When the port of Mersin, operated by a joint venture between Akfen and PSA International issued a Eurobond (in fact Turkey’s very first infrastructure bond) the EBRD acted as an anchor investor and catalysed investment by others. Due to its success this bond issue has become a blueprint for other infrastructure investments in the country.
Another company in the holding, TAV Group, has built a brand new high-tech and energy-efficient terminal at Izmir airport with an EBRD loan. On top of many attractive features, the terminal has garnered international recognition for the fact that 99 per cent of the old building was reused and recycled in the construction of the new one.

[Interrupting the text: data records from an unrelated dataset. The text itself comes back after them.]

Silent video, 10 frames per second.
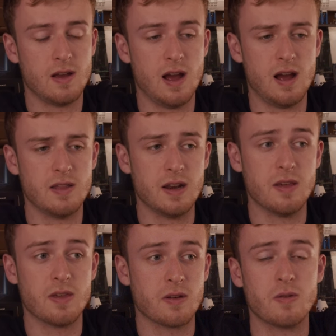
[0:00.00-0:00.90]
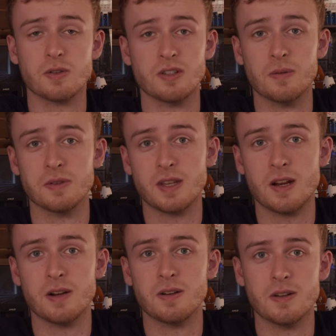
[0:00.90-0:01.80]
Uh, that is, of course, a double
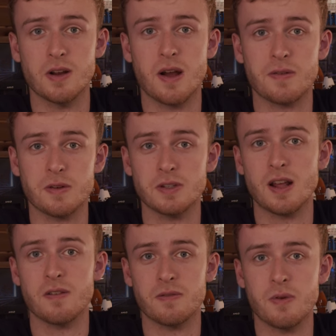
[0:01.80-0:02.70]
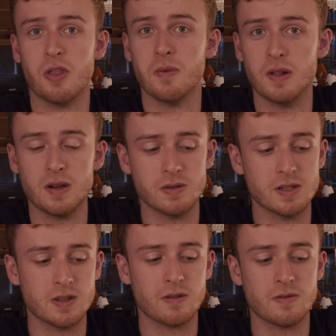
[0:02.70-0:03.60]
standard. You know, everyone should have multiple
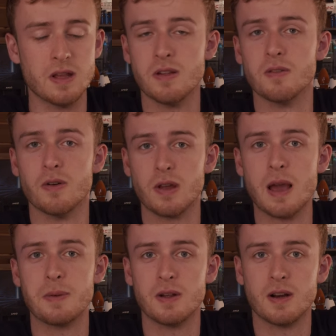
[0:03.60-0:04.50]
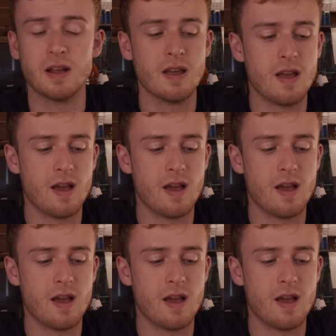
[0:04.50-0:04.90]
languages in their, in their vocabulary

Deep capital markets for stronger economy
Akfen continues to keep the sustainability bar high. Most recently, it has consolidated all its renewable energy projects in a separate unit, Akfen Renewable Energy, where the EBRD has acquired a 20 per cent stake. As a shareholder, the Bank will help advance the new company’s corporate governance and competitiveness and help it almost triple the size of its renewable portfolio, with the ambition of becoming one of the largest producers of renewable energy in Turkey. When this role is complete, the EBRD will seek to exit in a public listing, leaving real value and potential in the company.
Exiting its investee companies through IPOs helps deepen capital markets in the country, which is one of the Bank’s priorities in Turkey.
Last year, in an expression of the EBRD’s support for Turkey’s comprehensive capital market reform programme, the EBRD acquired a 10 per cent stake in the country’s unified stock exchange Borsa Istanbul. As a shareholder with a board nominee, the EBRD is working to improve the efficiency and liquidity of Borsa Istanbul and help it become a leading exchange in terms of the number of listed companies and market capitalisation, reflecting the full potential of the Turkish economy.
Looking ahead with confidence
Turkey’s reform path has not always been a straight line as is the case with many other countries. Therefore, over time the EBRD has intensified its engagement as an investor and its work with the authorities on public policies. There are always lessons to be learned and shared.
Mehmet Şimşek, Turkey’s Deputy Prime Minister, put it succinctly at an investment summit dedicated to Central Asia in Istanbul this year, organised by the EBRD and FT: “Turkey used the dynamism of the private sector. We made great progress. But we are not complacent. Turkey needs further reform to improve investment conditions, to improve business environment. We are eager to share our experience of getting from a country with a broken economy, heavily reliant on FDI, to a country which both welcomes foreign investment and is itself an investor.”
Jean-Patrick Marquet, Director for EBRD operations in Turkey, adds: “Recognising Turkey’s role as a gateway to a wide and diverse region spanning Central Asia, the Western Balkans and the southern and eastern Mediterranean, the EBRD will continue boosting the country’s economy and work with Turkish companies at home and abroad to benefit the people living in Turkey and in its extended neighbourhood.”